La réforme annoncée des retraites ouvre aux assureurs privés un marché neuf et baissera les pensions. Mais la retraite à 60 ans à taux plein, les 37,5 annuités, ne sont devenus « droits » qu’au terme des combats menés par les militants d’hier, les militants communistes d’hier, les syndicalistes d’hier, les libertaires d’hier, les féministes, les militants socialistes d’hier (quand tous les socialistes étaient encore socialistes). Chacun y pense suivant ses attaches.

Chacun les évoquant, mettra une voix, un visage, un geste improbable « pour un copain », des rires pour rien, des déceptions aussi, des collages à pas d’heure, des marchés, nos tracts sous le bras, la fatique parfois ; mais l’enchantement de militer ensemble.

Auprès d’Odette, 82 ans, secrétaire, qui dit : « toujours j’irai en manif, c’est ma famille ». Près de Jean, disparu, qui conservait tous les Monde Libertaire. Avec Jacques, ouvrier du livre, 78 ans, qui collait encore aux régionales. Il dit : « jusqu’au bout je me battrai, jusqu’au bout ». A se bagarrer, ils n’ont gagné ni postes ni carrières ; rien qu’une dignité. Odette fut cinq fois licenciée. Elle militait à la CGT. Elle aimait Rilke. Ils ont résisté, parce qu’ils n’y pouvaient rien, parce que, disait Jean, « c’est dans le sang, il est rouge ».

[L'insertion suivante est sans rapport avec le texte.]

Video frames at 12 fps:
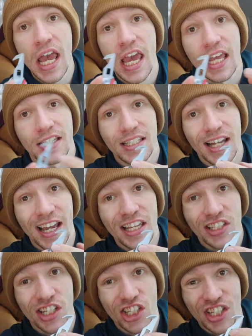it's
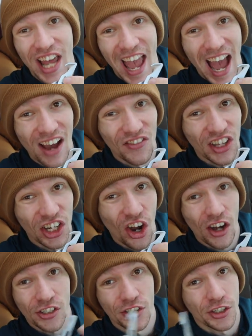nice to just have an
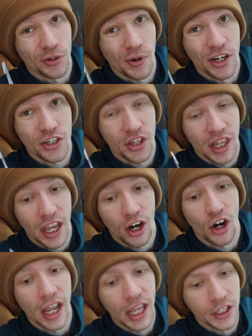oxygen wrench
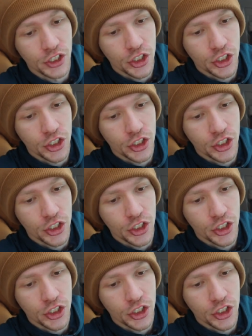there. And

La civilisation du « tous ensemble », ils l’ont faites, celle où nos vies sont liées (et qu’exprime la retraite par répartition ). Je me souviens qu’en mai 1981, à Mitterrand, on y croyait pas. Pourtant tous les trois pleuraient. Jean a dit : « on est cons, on n’y croit même pas, c’est le champagne ». Chacun mettra d’autres noms, d’autres joies, ses peines, le même bonheur d’avoir milité coude à coude.

Ce passé nous oblige. Alors sur les retraites, perdre encore, nous n’avons pas le droit. Les militants d’hier ne mourront pas deux fois : une seconde fois, parce que ce qu’ils gagnèrent, Sarkozy l’efface. Nous comptions sur eux. Ils répondaient présents. Ils comptaient sur nous. Ils comptent sur nous.